Roland Soong over at EastSouthWestNorth has a long blog post ranting against Yahoo!'s critics for being unrealistic and counter-productive. As he sees it, Yahoo! had three choices: comply (as it did), resist (and likely lose their business license), or pull out of China. While option one is bad, he doesn't think options two and three are useful either. He thinks that "Yahoo! trashing" is a waste of time and won't do much to change things in China given Yahoo!'s paltry market share there. He concludes:
If freedom of speech on the Chinese Internet is ever to come about, it will not be handed over to them because of U.S. Congressional actions against American corporations. The Chinese people will fight and obtain that freedom for themselves through struggling on local issues. Those issues may be seemingly trivial, but we are talking about accumulation and aggregation. The western world can help by focusing on such cases because international attention always helps in the sense that an allegedly rising and proud nation would never want to be caught with exhibiting uncivilized behavior. The war will not be won by a single nationwide strike. Instead, this is about the consecutive small victories at the local level.
I agree, freedom of speech will be won by the Chinese internet users themselves. I have always thought that U.S. legislation in response to this problem is a bad idea. However.
I don't think it is meaningless to push companies like Yahoo! to be more mindful of the human rights situations they will face before they decide whether or not to open a particular product or service in any given market. There is a reason Microsoft never introduced a localized Chinese Hotmail and why Google hasn't introduced a local Chinese Gmail. Because they don't want Shi Taos and Wang Xiaonings on their hands. Companies can make choices about how they engage in a market and what services are appropriate given the political situation.

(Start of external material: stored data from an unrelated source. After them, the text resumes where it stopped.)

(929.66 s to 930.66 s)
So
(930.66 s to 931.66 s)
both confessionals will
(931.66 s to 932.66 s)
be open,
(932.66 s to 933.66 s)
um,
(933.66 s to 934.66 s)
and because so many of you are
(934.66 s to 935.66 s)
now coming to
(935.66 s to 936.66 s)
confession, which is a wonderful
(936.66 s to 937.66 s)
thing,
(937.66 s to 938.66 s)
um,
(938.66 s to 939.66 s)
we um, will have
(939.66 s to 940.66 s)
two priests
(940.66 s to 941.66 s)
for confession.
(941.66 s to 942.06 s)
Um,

Let me emphasize: this is not about foreigners changing China. Or it isn't for me. This is about how companies interact with governments everywhere and how individual users lose out in the process. Does Yahoo!'s attitude towards its Chinese users say something about its attitude towards American users' privacy? Should companies be doing a much better job - beyond obscure terms-of-service nobody reads - to educate their users about just how NOT private their info is? Would Wang Xiaoning have decided not to use a yahoo.cn account for his opposition party activities if there had been much clearer information about what jurisdiction his data was going to be in and who had the right to view it? A lot of people including many company executives think the answer is "yes," which is why Yahoo!, Google, Microsoft, Vodaphone, and others are sitting round the table with human rights groups to develop global corporate principles for freedom of speech and privacy.

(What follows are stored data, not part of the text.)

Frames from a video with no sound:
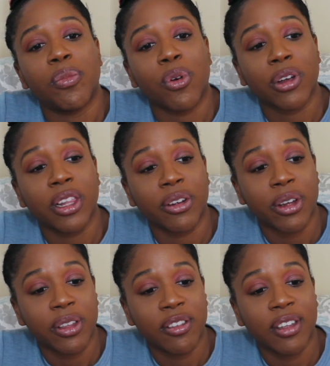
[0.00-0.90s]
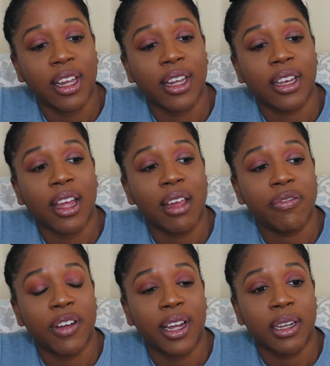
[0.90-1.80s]
more clearing on the skin. I
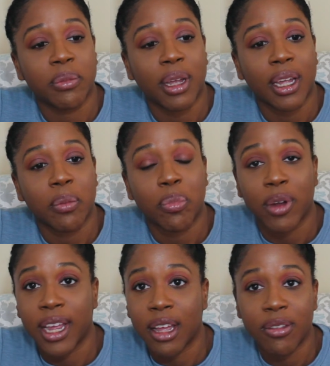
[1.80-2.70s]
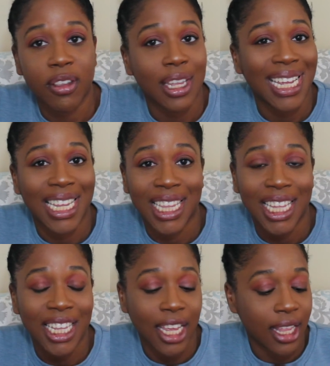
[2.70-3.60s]
find my breakouts and
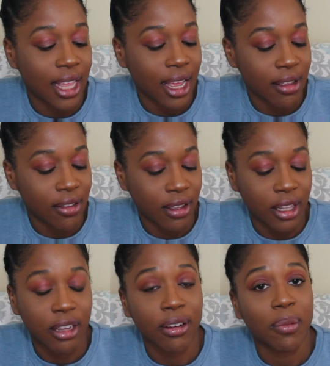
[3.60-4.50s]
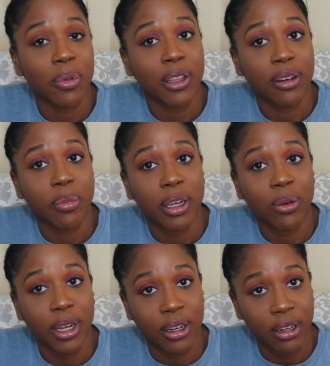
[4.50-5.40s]
anything like that to clear up a little bit
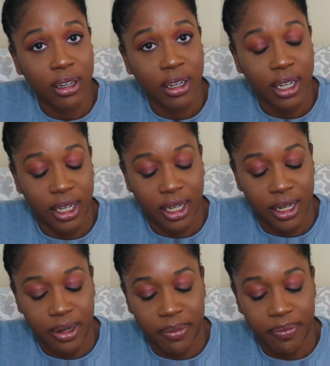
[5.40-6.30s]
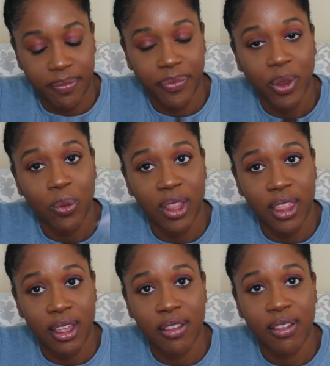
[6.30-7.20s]
quicker
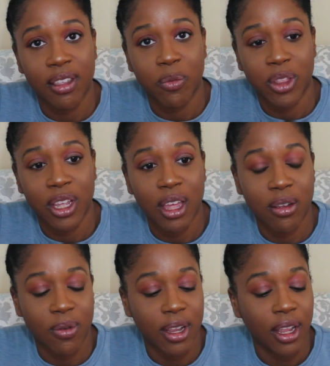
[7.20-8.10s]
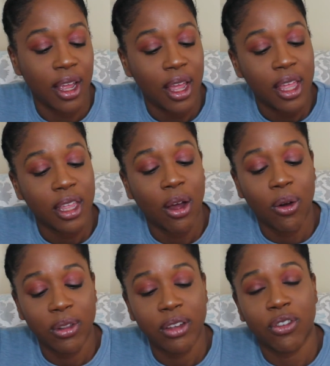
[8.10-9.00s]
with this than with the other one. The
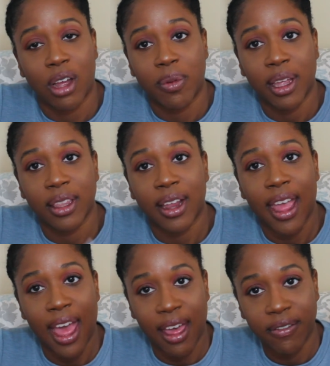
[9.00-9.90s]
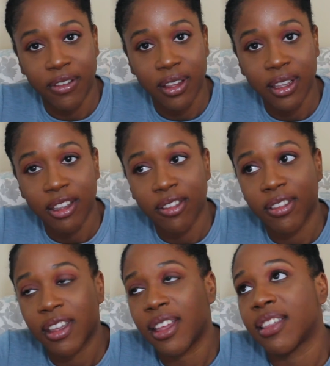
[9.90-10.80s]
only drawback that I have to
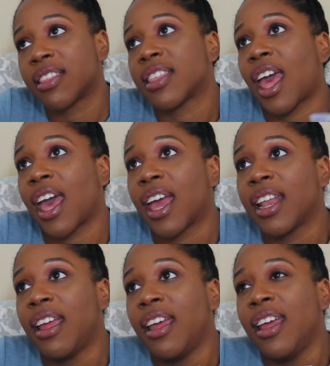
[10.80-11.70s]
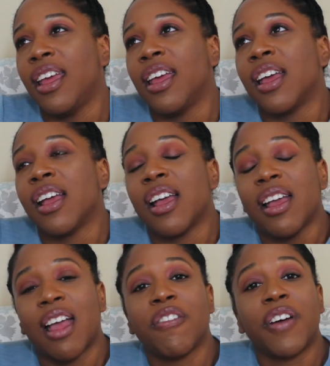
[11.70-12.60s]
this is that
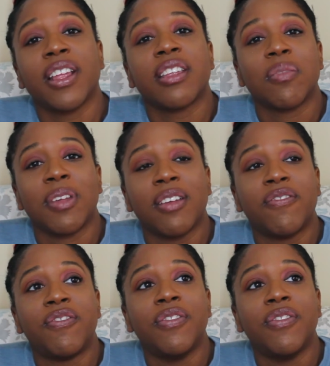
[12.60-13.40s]
I find it to be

Internet and telecoms companies should handle every government information request anywhere with a mind to the possibility all the documents related to that case could leak one day - or politics could change and secret police archives could suddenly become open to the public. That's one reason I think it's great that these documents have come out. Also, it's always better to have more concrete facts about these cases - facts which, mind you, have proven Yahoo!'s critics not to be 100% right all the time either.